Kacey, who co-wrote every song on the album, enjoys a collaborative songwriting process. “When a co-write is going well, and all brains are working in the right way, it's like a good volley in a volleyball game - boom, boom, boom, boom,” she says. “‘Merry Go Round’ was written in a few hours. It went really fast.” The lyrics to the song, which boasts a chorus that goes Mama’s hooked on Mary Kay/ Brother’s hooked on Mary Jane/ And Daddy’s hooked on Mary two doors down, came from a conversation the writers had about the uneasy complacency and day-in deceptions that take place in even the most placid-seeming communities. “We started talking about how towns have secrets and how people everywhere are guilty of filling their parent’s expectations, settling, and never leaving their comfort zones,” Kacey says.
The retreat over, back in Nashville, Kacey had the job of culling through the new songs, which she added to the stash she’d been compiling during her time at Warner. “I had a ton of songs to choose from,” she admits. “I narrowed them down to about 30, and those down to 15, which we cut.” Tracking for the album began in December of 2011 at the historic RCA Studio A and by spring, the album was nearly complete.
Kacey spent the summer of 2012 touring. “I opened some shows for Willie Nelson in Texas,” she says. “Down there, that’s like Jesus coming back, you know? It was amazing.” In the fall, she did a stint in the U.S. with Alison Krauss before heading to Europe with Lady Antebellum. She returned in time for the September 10th release of “Merry Go ‘Round.” It was a hit – and a big one at that.

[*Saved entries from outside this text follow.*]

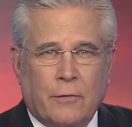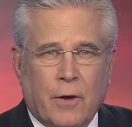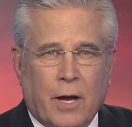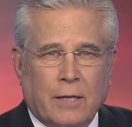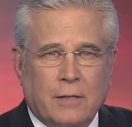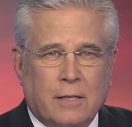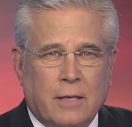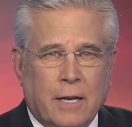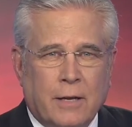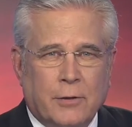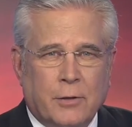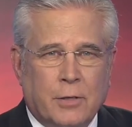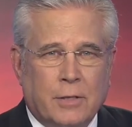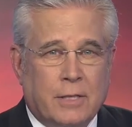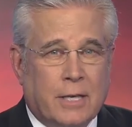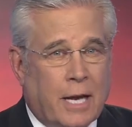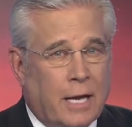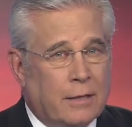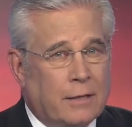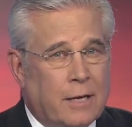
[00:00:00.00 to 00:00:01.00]

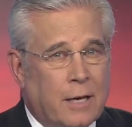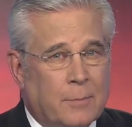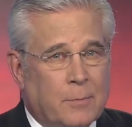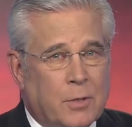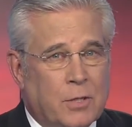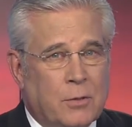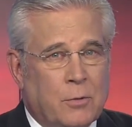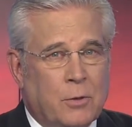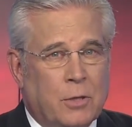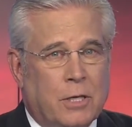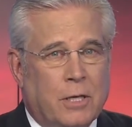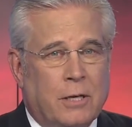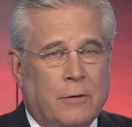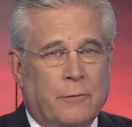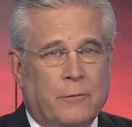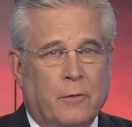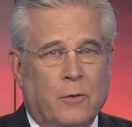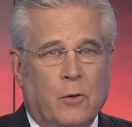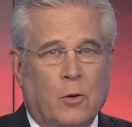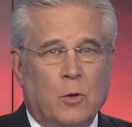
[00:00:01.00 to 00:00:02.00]
Vaccinations can't come soon
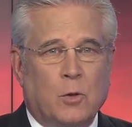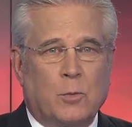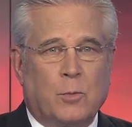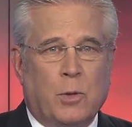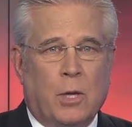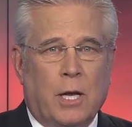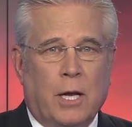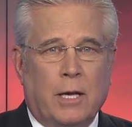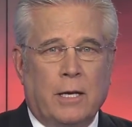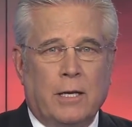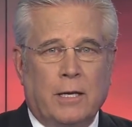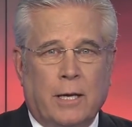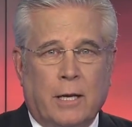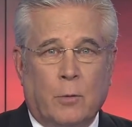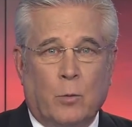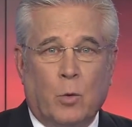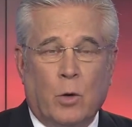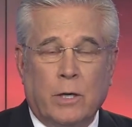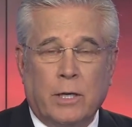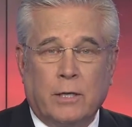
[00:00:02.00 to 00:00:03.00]
enough for those planning
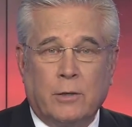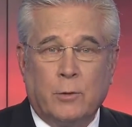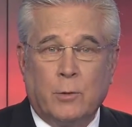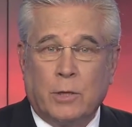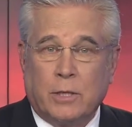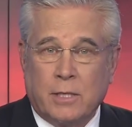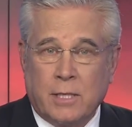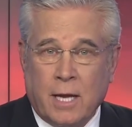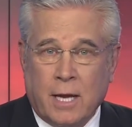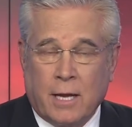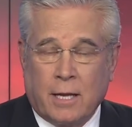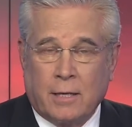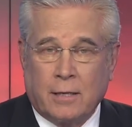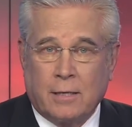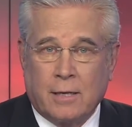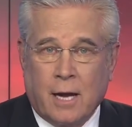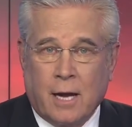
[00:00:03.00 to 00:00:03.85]
and wanting to attend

“Merry Go ‘Round” garnered quick airplay and critical acclaim from the likes of Rolling Stone (the magazine later placed the song in its vaunted list of the top 50 singles of the year); NPR, which named her their 2012 Best New Artist (all genre); and Slate, where the headline above a rave review of Kacey’s work read “Is This the Future of Country Music?” Billboard took a different track, looking to the past to qualify its praise: “Had Loretta Lynn or Dolly Parton arrived on the scene in 2012 instead of the 1960s, some of their compositions could very well have ended up sounding like this.”
Kacey is, of course, honored by the comparison. “I’m really inspired by both of them,” she says, adding that other favorites include Patti Griffin and John Prine. “I like anyone with something to say. Loretta was writing stuff that was pretty ahead of its time, like with ‘The Pill’ and ‘Rated ‘X.’ She pushed a lot of buttons and I love that.”
In 2013, Kacey will hit the road to promote Same Trailer Different Park, first as a special guest on Little Big Town’s “The Tornado Tour,” and then as an opener on Kenny Chesney’s “No Shoes Nation” tour this spring and summer.
“I’m just stoked that I get to wake up every day and do what I really love,” she says. “As long as it lasts, I'm grateful.”